The owner of this guitar (the Brownsburg School Corporation) was only paying for a set-up and string change, but I decided to do this complimentary repair. How much worse could a patched hole be than the hole itself???!!!
First, I made a backing patch to give myself something to secure to. I used this neat tool made by Mike of Brownsburg Guitar (he saw something similar on the internet, but made his own version of it--which works marvelously!!!).  The trick was to make the backing piece of mahogany--bent to fit the contour of the existing bend. I secured it in place using the tool Mike gave me.

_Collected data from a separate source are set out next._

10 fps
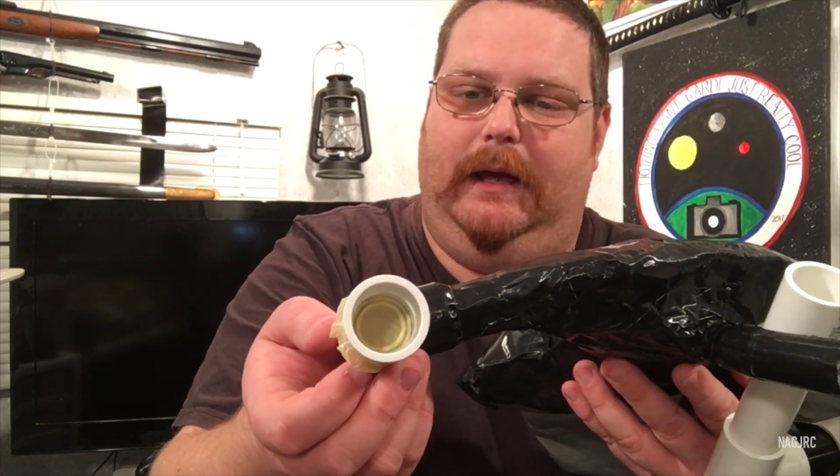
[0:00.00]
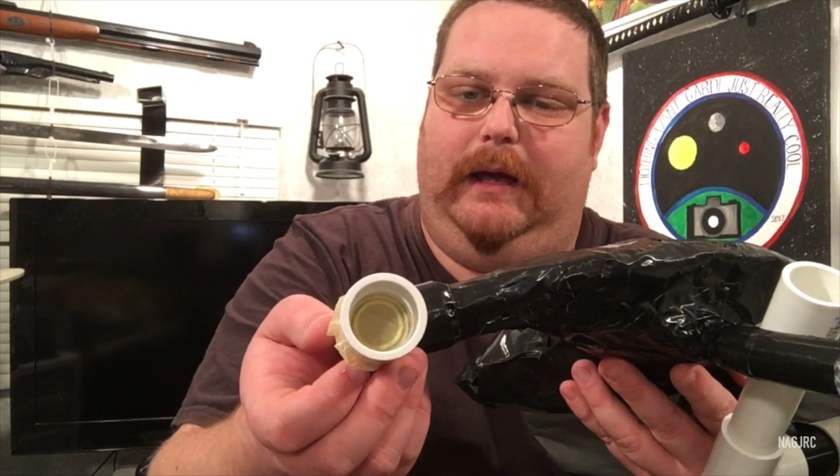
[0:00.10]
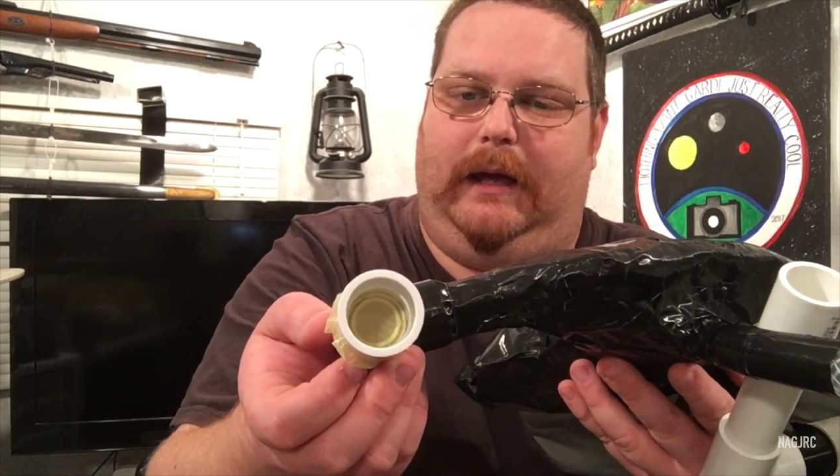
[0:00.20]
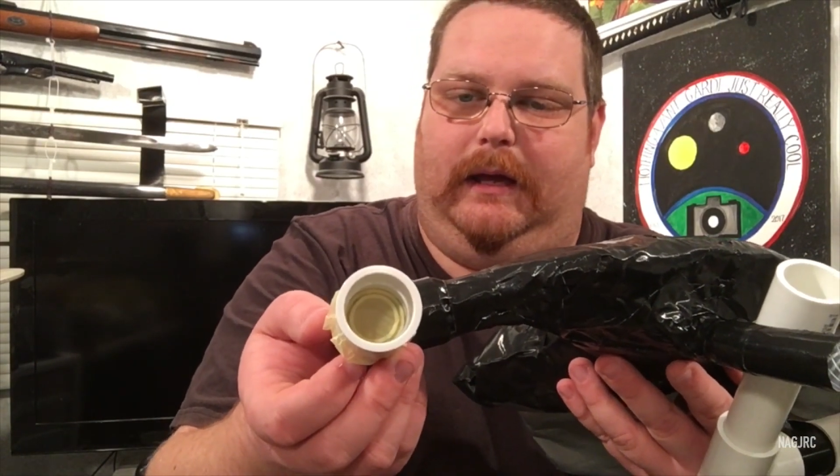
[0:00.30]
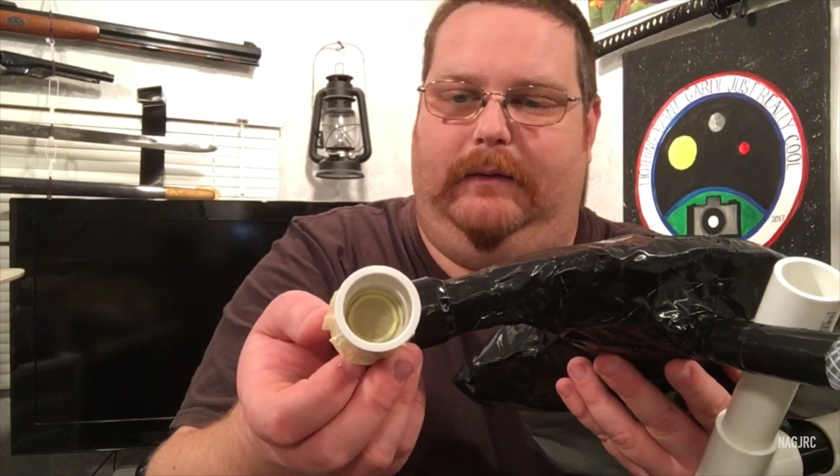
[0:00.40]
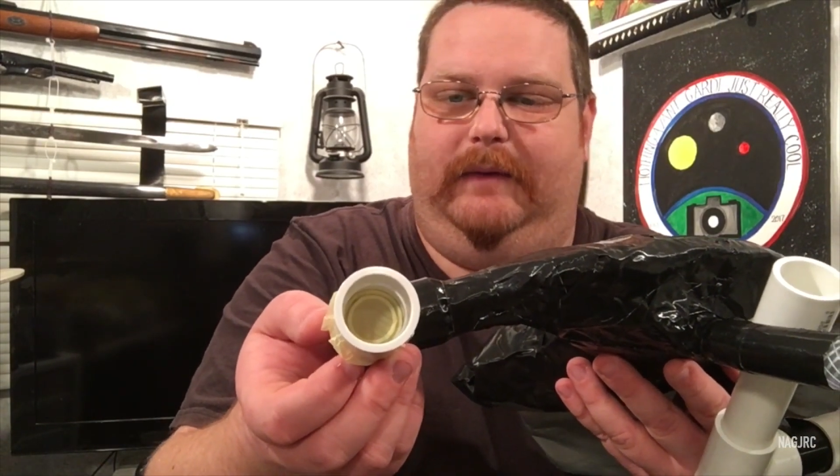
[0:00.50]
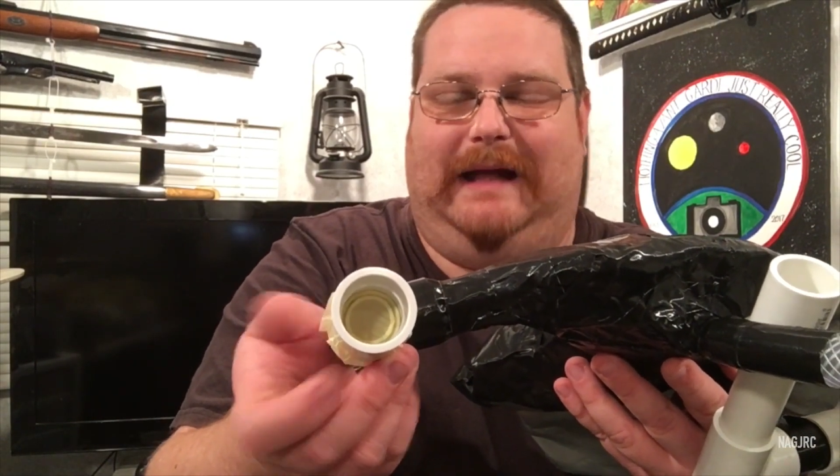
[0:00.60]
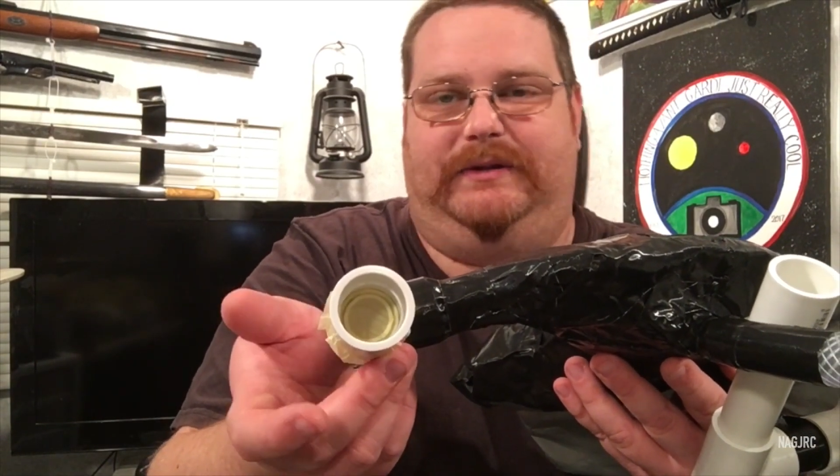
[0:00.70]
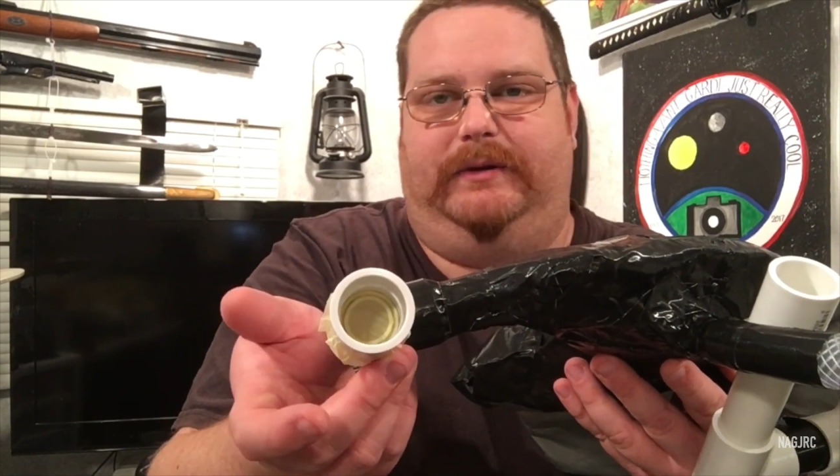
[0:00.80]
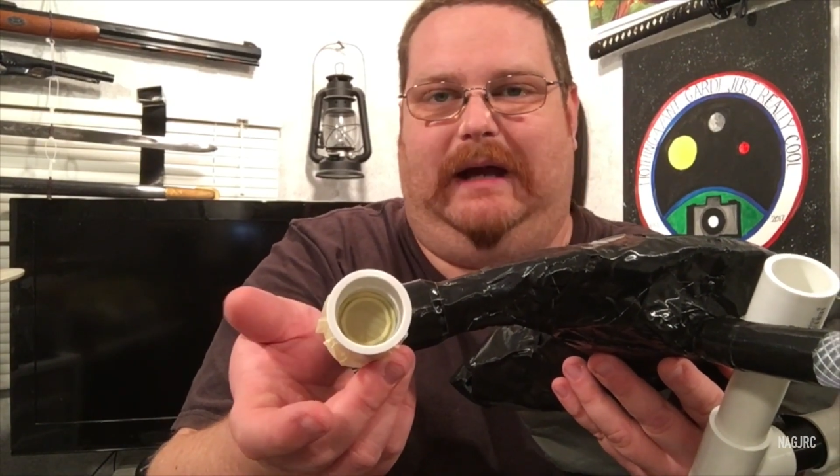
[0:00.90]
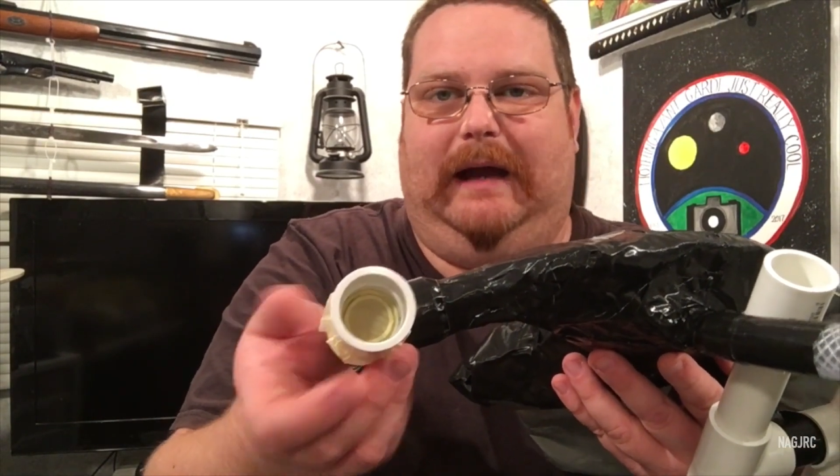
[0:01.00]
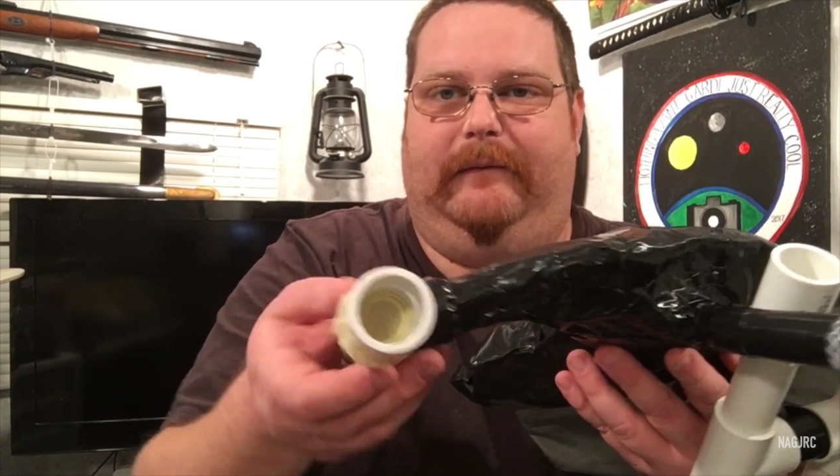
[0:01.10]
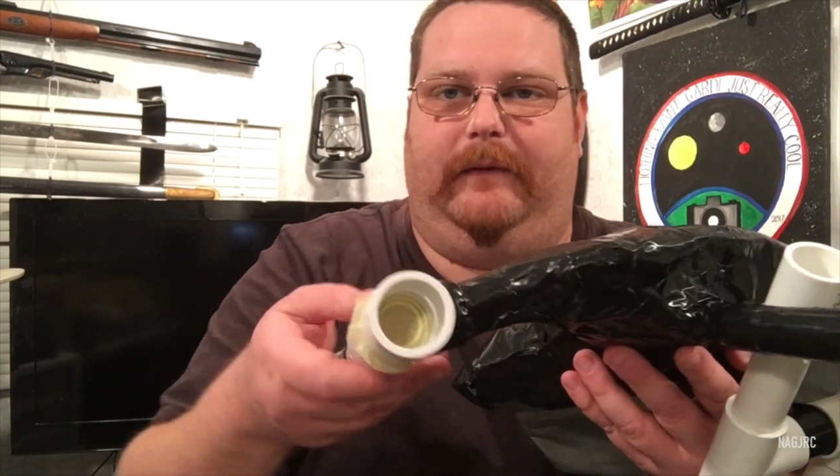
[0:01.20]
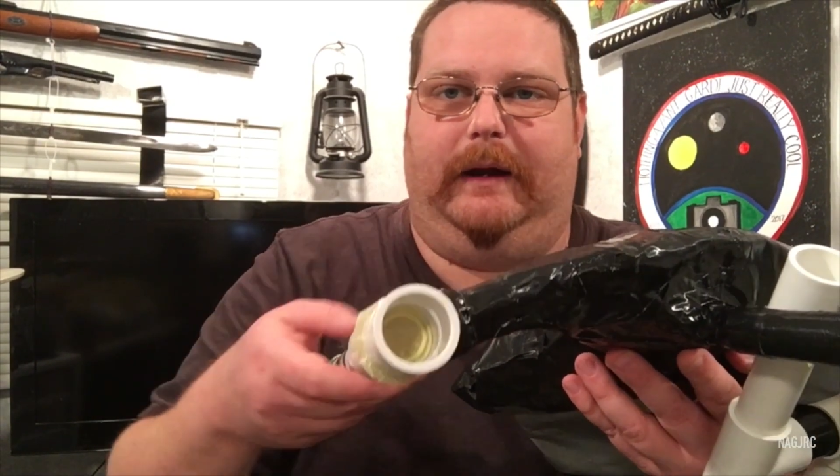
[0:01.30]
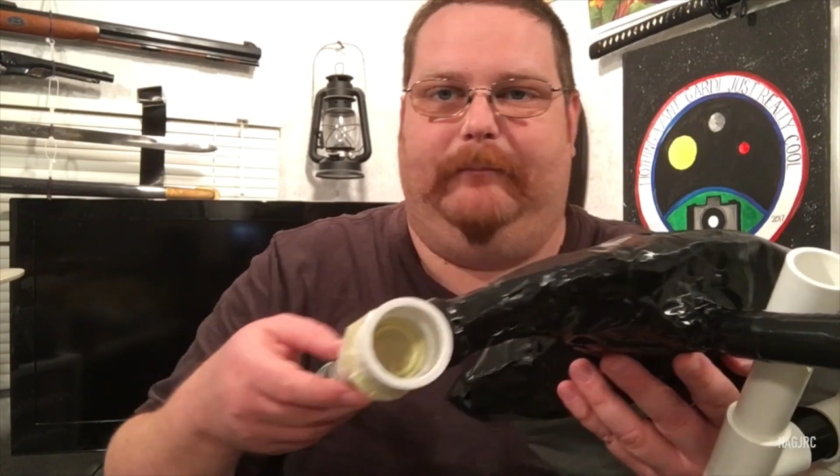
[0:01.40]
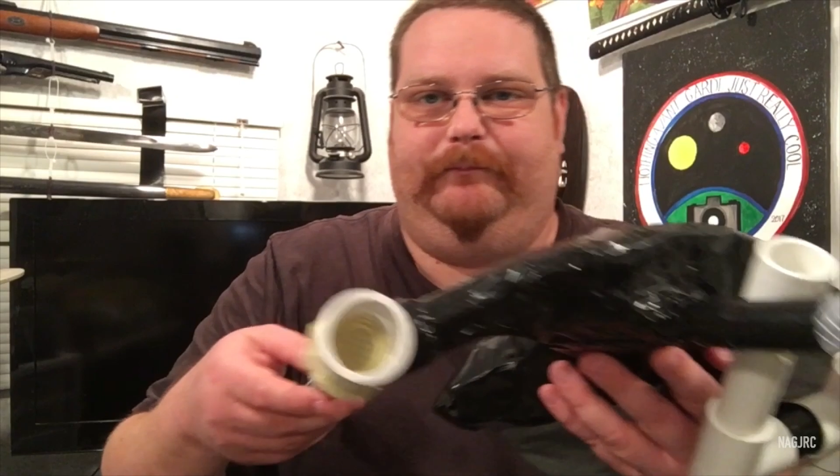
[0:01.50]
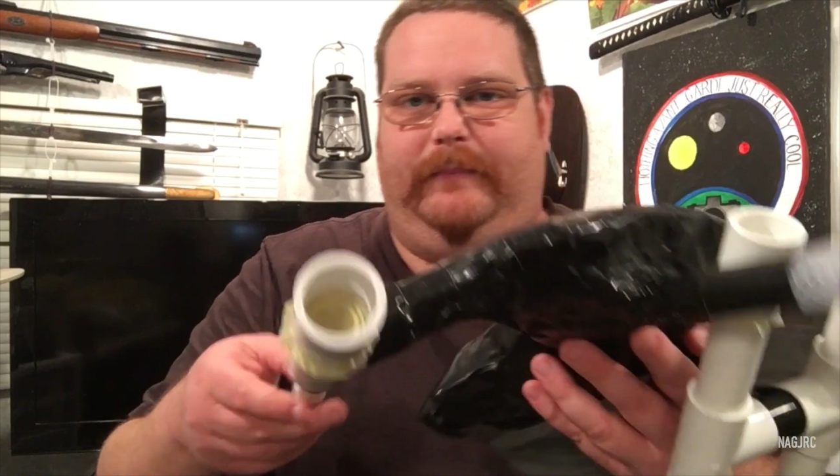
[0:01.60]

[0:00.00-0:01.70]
and that's your diaphragm,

After drying, I made a "plug" from the same mahogany piece--drawing the general shape of the hole, and shaping it with a Dremmel tool--mounted with a sanding drum.  I cut out the rough shape using my band saw, and finished it with the Dremel--checking fit frequently.
I filled the hole with epoxy, and placed the "plug" into place, and put epoxy over the top--and held it in position until it cured, using my home-made guitar holding tool.
6/14/2013 --NOT YET STARTED:  After a full day of curing (manufacturer states 1 hour for full cure, but I AM NOT THAT TRUSTING!!!) I began smooting the epoxy using a file to remove the major high places. then a finer file, and finally sandpaper.